[What needs to be done] Below is a listing; retype exactly the line with "[3:19.80-3:20.30]" and every line after it through the end, and only those, leaving out the pictures.
━━ Supplied entries ━━
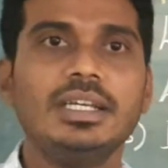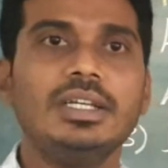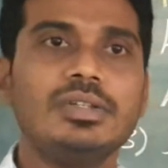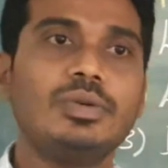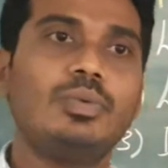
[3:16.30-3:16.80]

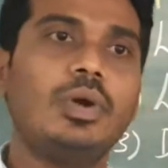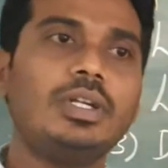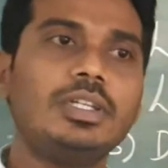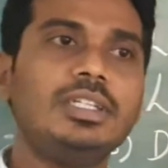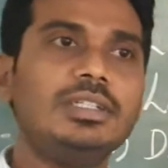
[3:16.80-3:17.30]
so what
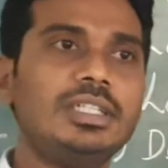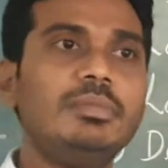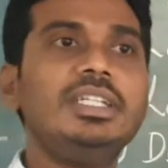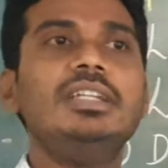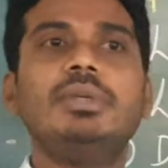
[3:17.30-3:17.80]
are the
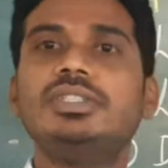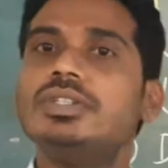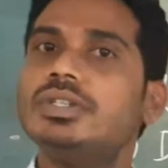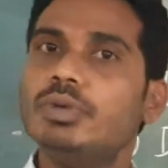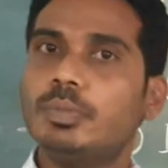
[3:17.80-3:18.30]
remedial
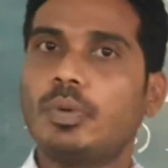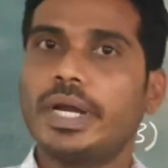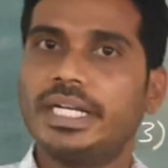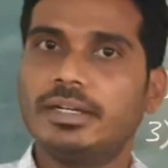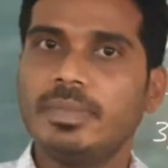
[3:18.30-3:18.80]
measures you will
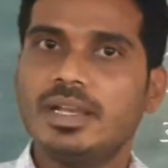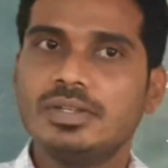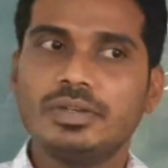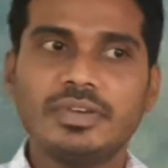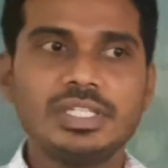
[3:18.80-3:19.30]
provide?
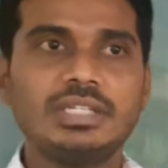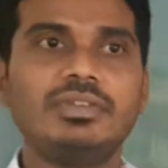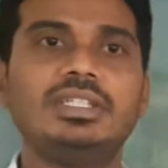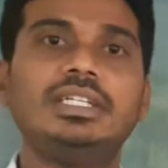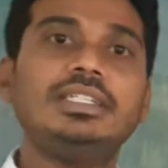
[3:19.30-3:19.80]
So first of all,
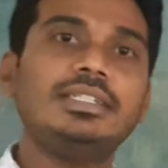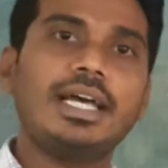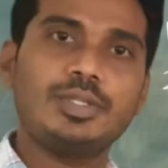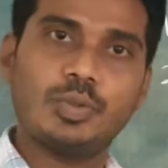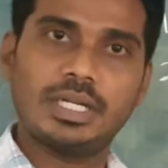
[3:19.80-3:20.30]
the teacher
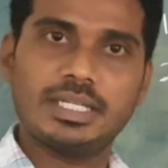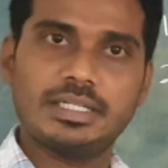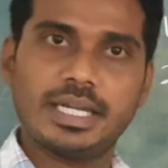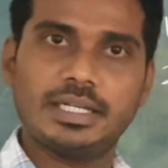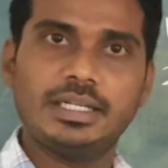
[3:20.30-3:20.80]
has to
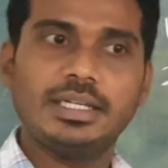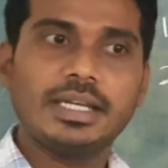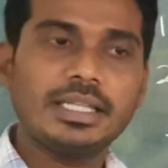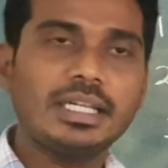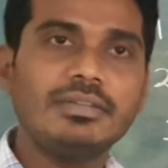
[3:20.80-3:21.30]
understand,
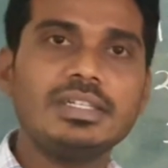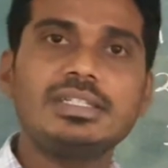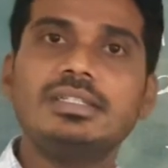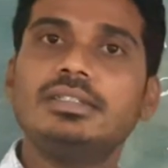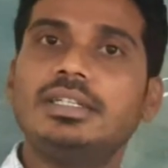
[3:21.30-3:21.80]
and then
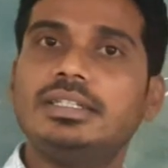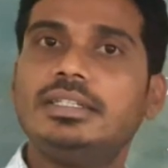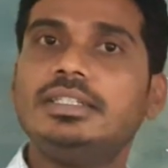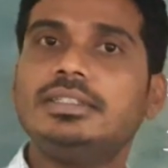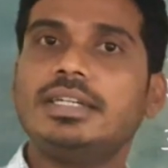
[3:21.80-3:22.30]
first the
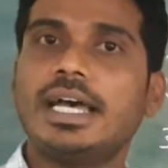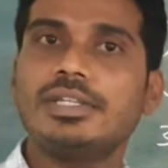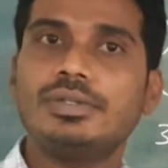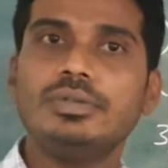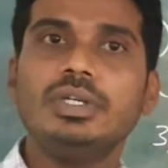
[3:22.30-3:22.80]
teacher has
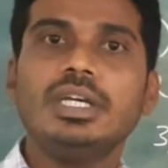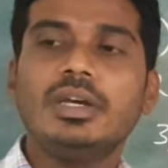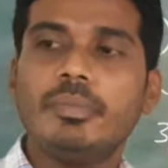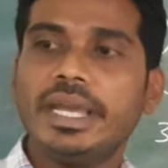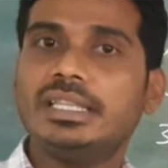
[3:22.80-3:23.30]
to
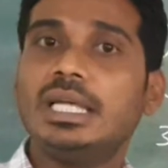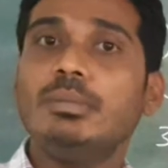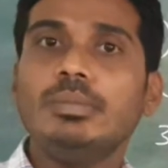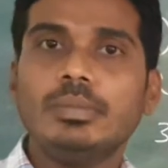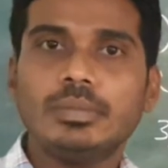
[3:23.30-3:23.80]
make
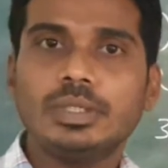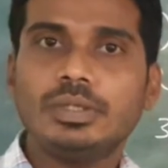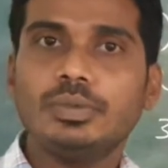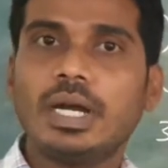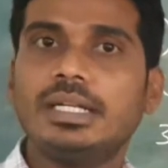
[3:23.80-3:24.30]
them
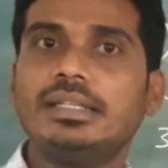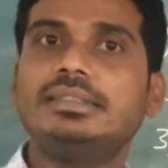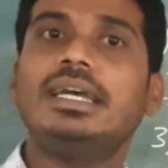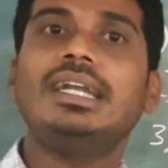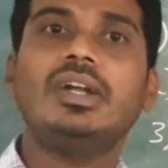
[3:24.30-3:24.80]
to
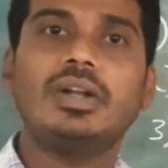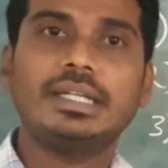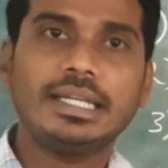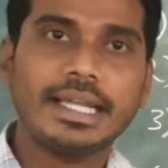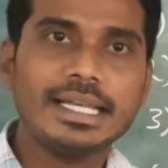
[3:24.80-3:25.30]
understand or
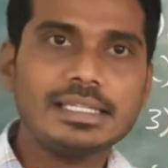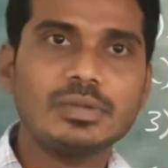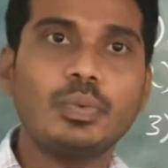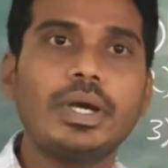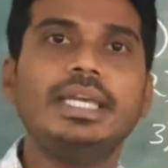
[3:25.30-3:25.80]
realize
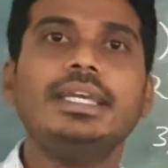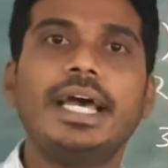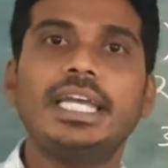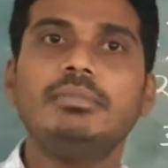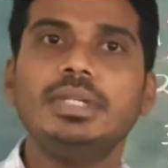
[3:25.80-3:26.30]
why
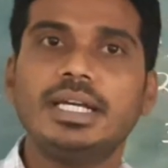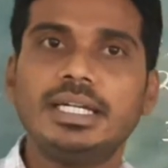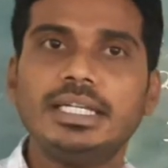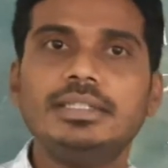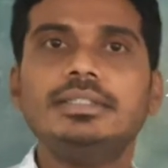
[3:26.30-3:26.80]
I am
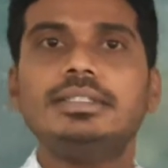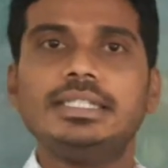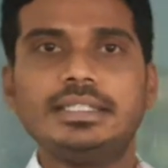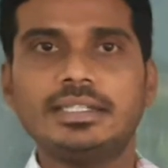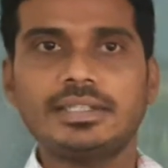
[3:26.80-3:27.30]
learning this
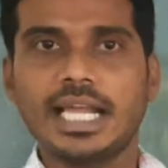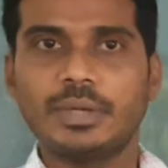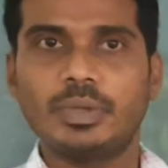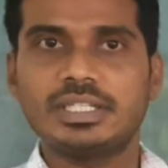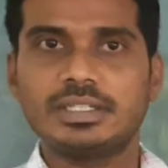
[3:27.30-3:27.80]
English
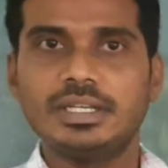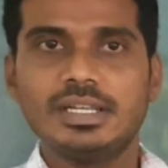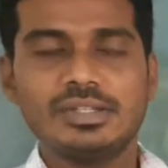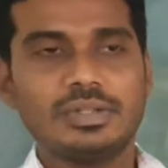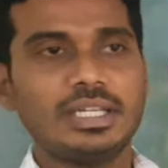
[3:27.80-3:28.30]
language.
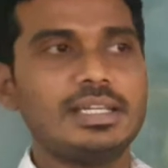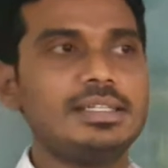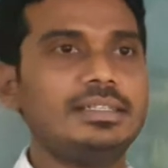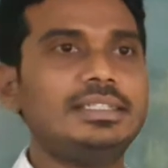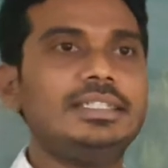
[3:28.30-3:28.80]
So there are
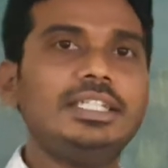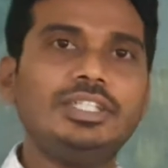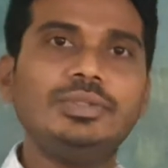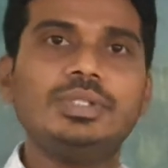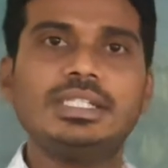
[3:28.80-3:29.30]
certain
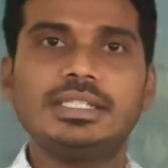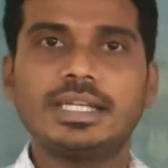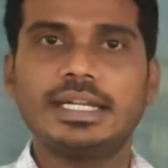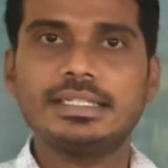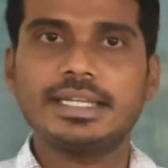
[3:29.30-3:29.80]
issues in
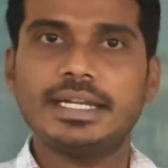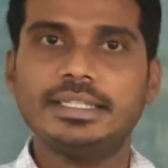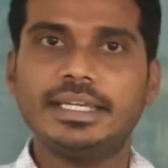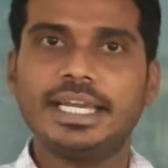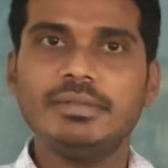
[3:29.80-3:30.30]

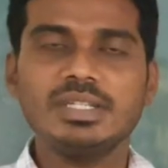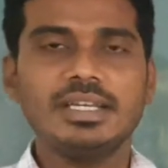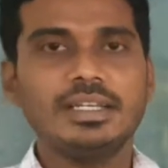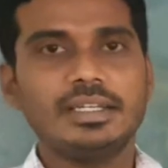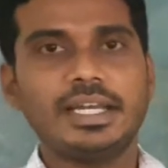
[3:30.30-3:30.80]
understanding the aims,
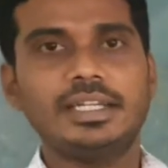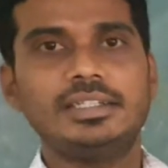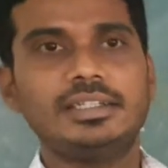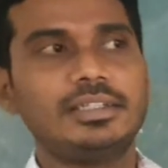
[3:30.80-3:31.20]
and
━━━
[Output for this exercise]
[3:19.80-3:20.30]
the teacher
[3:20.30-3:20.80]
has to
[3:20.80-3:21.30]
understand,
[3:21.30-3:21.80]
and then
[3:21.80-3:22.30]
first the
[3:22.30-3:22.80]
teacher has
[3:22.80-3:23.30]
to
[3:23.30-3:23.80]
make
[3:23.80-3:24.30]
them
[3:24.30-3:24.80]
to
[3:24.80-3:25.30]
understand or
[3:25.30-3:25.80]
realize
[3:25.80-3:26.30]
why
[3:26.30-3:26.80]
I am
[3:26.80-3:27.30]
learning this
[3:27.30-3:27.80]
English
[3:27.80-3:28.30]
language.
[3:28.30-3:28.80]
So there are
[3:28.80-3:29.30]
certain
[3:29.30-3:29.80]
issues in
[3:29.80-3:30.30]

[3:30.30-3:30.80]
understanding the aims,
[3:30.80-3:31.20]
and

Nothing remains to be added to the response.